§ **Data excerpts**:
== Segment start ==
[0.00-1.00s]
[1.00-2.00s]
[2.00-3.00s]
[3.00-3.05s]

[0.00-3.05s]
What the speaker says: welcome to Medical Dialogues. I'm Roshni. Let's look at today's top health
== Segment end ==
== Segment start ==
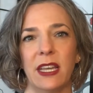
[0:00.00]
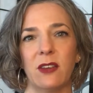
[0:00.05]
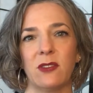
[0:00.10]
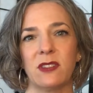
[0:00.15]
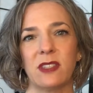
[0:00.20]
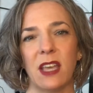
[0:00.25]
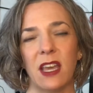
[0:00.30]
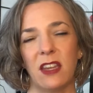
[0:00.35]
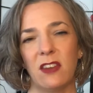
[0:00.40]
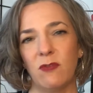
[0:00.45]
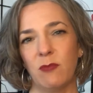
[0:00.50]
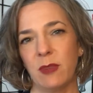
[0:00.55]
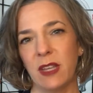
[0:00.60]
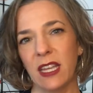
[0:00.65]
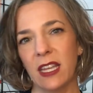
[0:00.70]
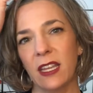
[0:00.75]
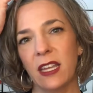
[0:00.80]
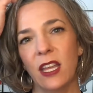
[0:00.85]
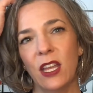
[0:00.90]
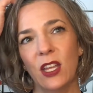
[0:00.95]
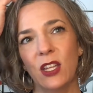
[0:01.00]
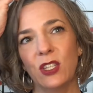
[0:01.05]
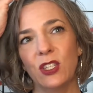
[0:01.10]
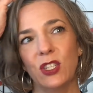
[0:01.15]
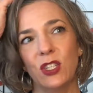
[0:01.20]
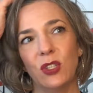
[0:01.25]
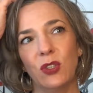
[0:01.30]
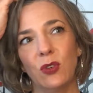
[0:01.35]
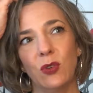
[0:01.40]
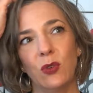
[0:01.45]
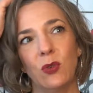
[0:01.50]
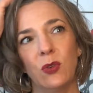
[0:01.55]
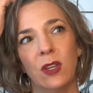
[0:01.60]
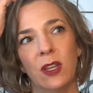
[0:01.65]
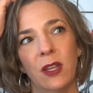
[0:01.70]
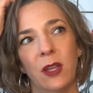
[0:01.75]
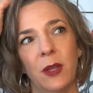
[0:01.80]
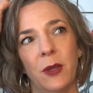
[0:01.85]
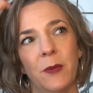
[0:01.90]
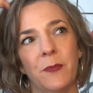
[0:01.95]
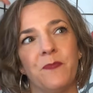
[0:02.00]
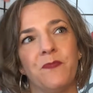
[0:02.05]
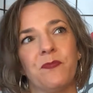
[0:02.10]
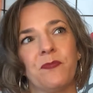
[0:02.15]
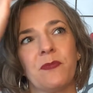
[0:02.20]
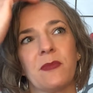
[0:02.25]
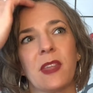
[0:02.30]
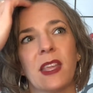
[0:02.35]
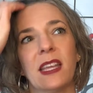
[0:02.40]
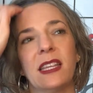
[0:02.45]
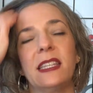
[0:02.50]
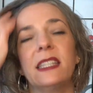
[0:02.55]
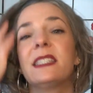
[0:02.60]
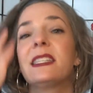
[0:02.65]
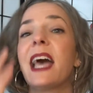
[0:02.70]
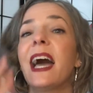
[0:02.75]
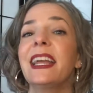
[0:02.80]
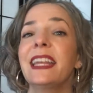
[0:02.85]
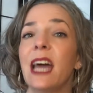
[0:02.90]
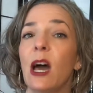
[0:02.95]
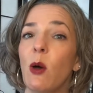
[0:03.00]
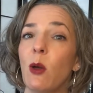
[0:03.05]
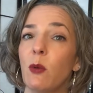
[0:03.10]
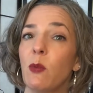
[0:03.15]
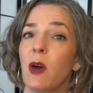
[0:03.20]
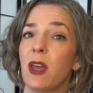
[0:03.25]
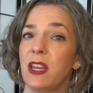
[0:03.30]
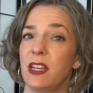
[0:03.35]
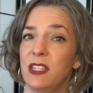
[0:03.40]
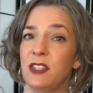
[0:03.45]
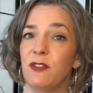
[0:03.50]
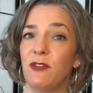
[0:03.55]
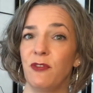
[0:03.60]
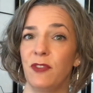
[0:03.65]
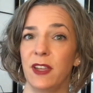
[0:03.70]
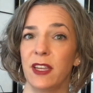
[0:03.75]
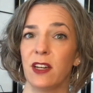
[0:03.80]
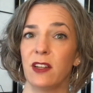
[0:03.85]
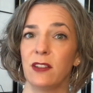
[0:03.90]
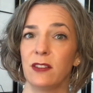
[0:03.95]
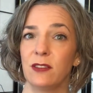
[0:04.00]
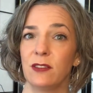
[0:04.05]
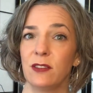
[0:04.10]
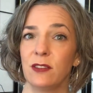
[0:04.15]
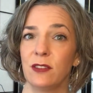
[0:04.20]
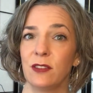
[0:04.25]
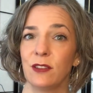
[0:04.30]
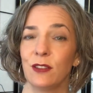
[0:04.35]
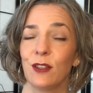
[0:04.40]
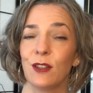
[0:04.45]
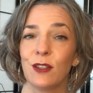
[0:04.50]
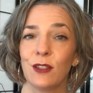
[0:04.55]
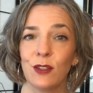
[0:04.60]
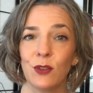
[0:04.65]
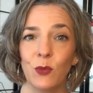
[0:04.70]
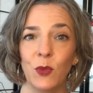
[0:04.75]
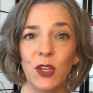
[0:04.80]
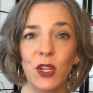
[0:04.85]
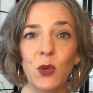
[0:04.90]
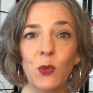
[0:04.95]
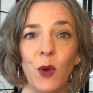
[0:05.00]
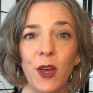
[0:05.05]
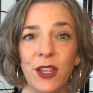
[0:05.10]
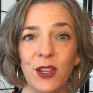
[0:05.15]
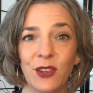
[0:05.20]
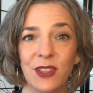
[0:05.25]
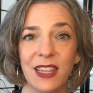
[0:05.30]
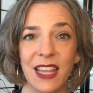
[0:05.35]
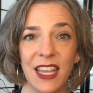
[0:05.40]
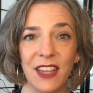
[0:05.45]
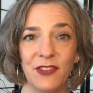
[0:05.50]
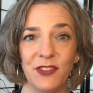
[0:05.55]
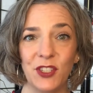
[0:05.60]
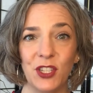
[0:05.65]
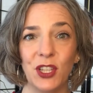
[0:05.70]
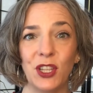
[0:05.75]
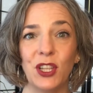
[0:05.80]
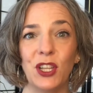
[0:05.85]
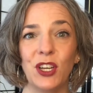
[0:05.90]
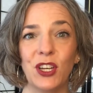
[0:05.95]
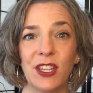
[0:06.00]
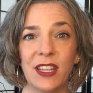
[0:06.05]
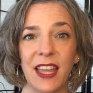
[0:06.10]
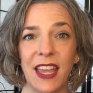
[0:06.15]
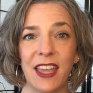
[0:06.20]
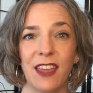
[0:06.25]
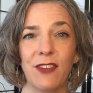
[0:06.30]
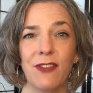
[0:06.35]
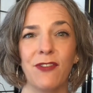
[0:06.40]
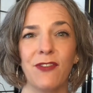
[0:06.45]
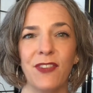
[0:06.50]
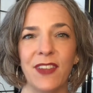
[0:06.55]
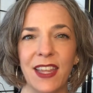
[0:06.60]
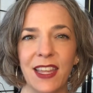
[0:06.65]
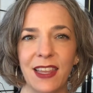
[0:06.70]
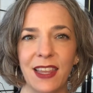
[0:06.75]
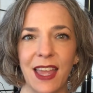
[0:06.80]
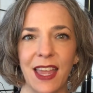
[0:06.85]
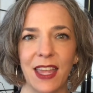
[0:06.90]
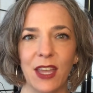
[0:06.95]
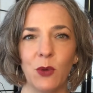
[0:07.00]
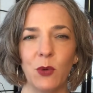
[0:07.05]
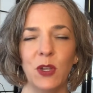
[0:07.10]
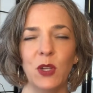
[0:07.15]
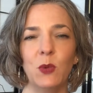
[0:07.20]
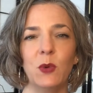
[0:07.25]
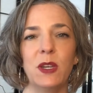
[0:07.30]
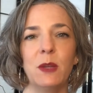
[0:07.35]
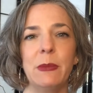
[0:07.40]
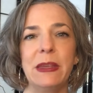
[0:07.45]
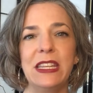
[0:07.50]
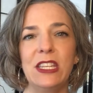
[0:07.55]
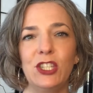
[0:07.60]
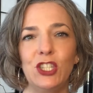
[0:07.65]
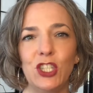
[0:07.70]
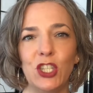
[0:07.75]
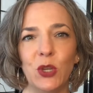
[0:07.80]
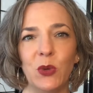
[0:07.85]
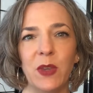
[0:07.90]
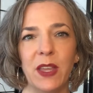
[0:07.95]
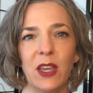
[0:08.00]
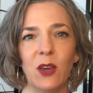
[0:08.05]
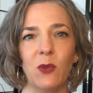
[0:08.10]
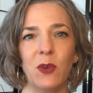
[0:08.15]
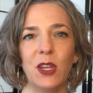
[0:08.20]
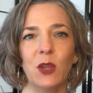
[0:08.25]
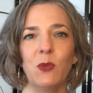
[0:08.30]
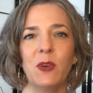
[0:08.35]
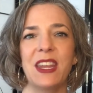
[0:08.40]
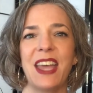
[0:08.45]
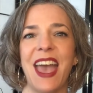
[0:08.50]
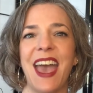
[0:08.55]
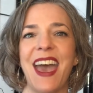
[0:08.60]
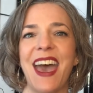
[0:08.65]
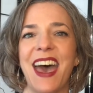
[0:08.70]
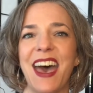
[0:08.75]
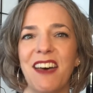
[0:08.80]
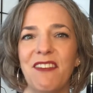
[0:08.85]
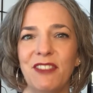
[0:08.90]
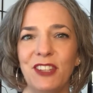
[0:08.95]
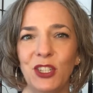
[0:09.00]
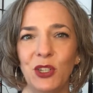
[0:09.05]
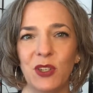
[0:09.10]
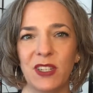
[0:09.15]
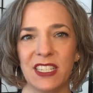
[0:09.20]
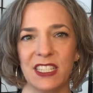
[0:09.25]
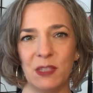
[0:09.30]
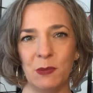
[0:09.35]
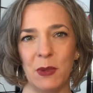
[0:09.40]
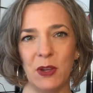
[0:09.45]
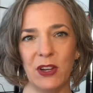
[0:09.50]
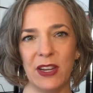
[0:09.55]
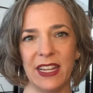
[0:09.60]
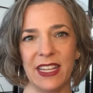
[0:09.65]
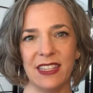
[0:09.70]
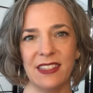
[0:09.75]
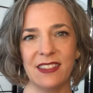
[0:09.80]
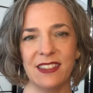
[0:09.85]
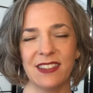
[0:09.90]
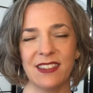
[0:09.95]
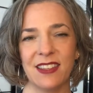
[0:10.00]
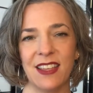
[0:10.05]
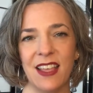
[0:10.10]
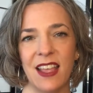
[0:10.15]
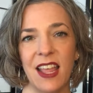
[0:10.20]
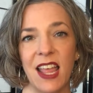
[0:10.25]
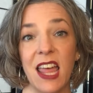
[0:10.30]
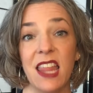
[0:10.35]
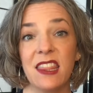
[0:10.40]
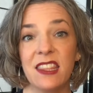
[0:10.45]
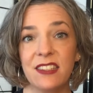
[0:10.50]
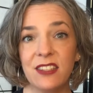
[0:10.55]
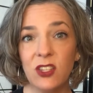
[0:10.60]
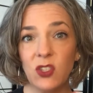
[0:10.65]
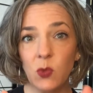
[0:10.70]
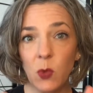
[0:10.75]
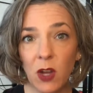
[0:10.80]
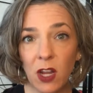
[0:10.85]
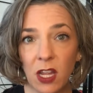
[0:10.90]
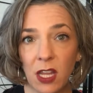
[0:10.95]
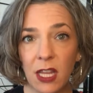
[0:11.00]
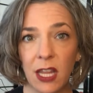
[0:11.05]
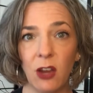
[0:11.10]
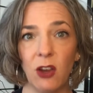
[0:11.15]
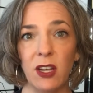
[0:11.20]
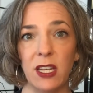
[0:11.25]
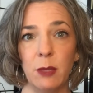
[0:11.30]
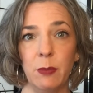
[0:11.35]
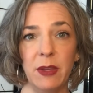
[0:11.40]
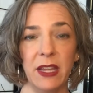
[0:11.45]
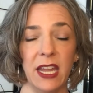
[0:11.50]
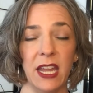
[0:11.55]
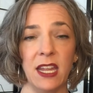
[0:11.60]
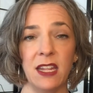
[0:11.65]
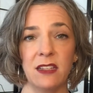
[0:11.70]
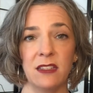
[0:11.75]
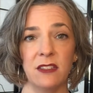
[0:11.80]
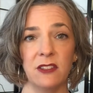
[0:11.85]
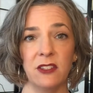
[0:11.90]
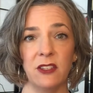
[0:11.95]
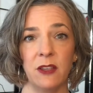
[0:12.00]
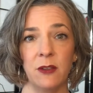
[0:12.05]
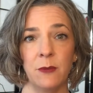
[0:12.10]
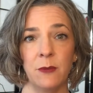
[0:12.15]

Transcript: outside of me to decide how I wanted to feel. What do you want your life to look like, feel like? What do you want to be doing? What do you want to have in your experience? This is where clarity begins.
== Segment end ==
== Segment start ==
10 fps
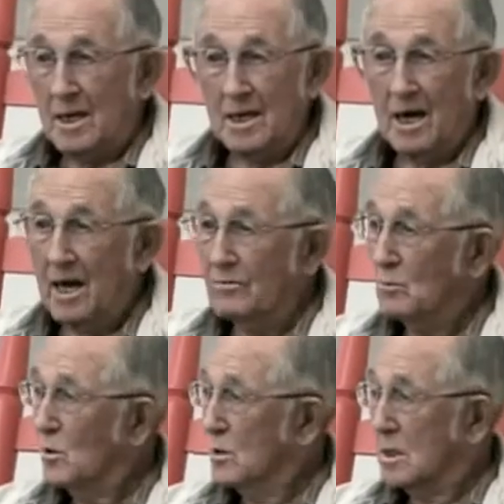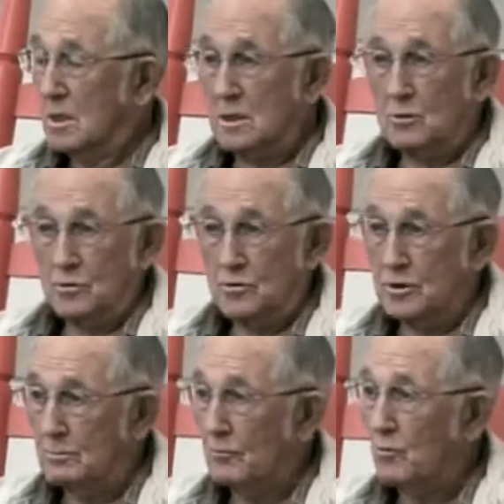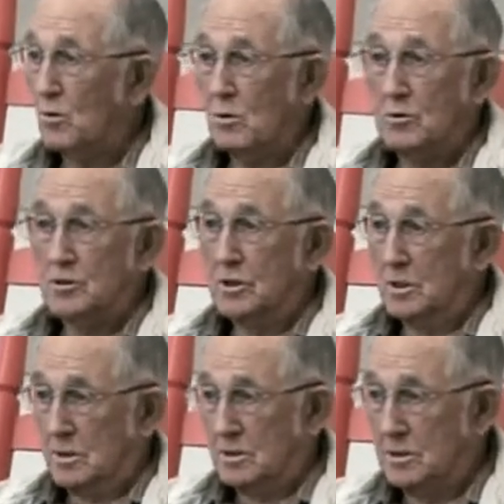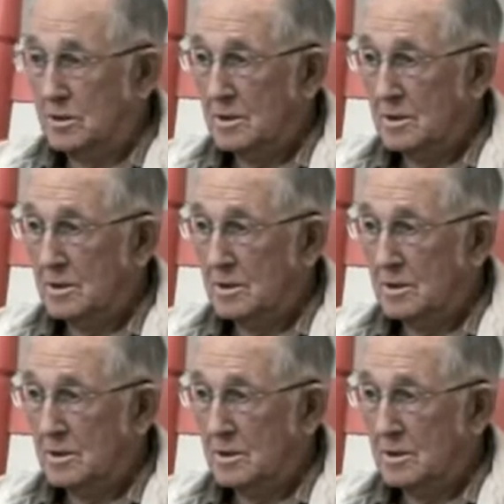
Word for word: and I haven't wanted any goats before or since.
== Segment end ==
§ **Required work**: Above are the records. Copy the lines beginning at the one that has "[0.00-1.00s]" and ending with the one that has "What the speaker", unchanged.

§ **Output below**:
[0.00-1.00s]
[1.00-2.00s]
[2.00-3.00s]
[3.00-3.05s]

[0.00-3.05s]
What the speaker says: welcome to Medical Dialogues. I'm Roshni. Let's look at today's top health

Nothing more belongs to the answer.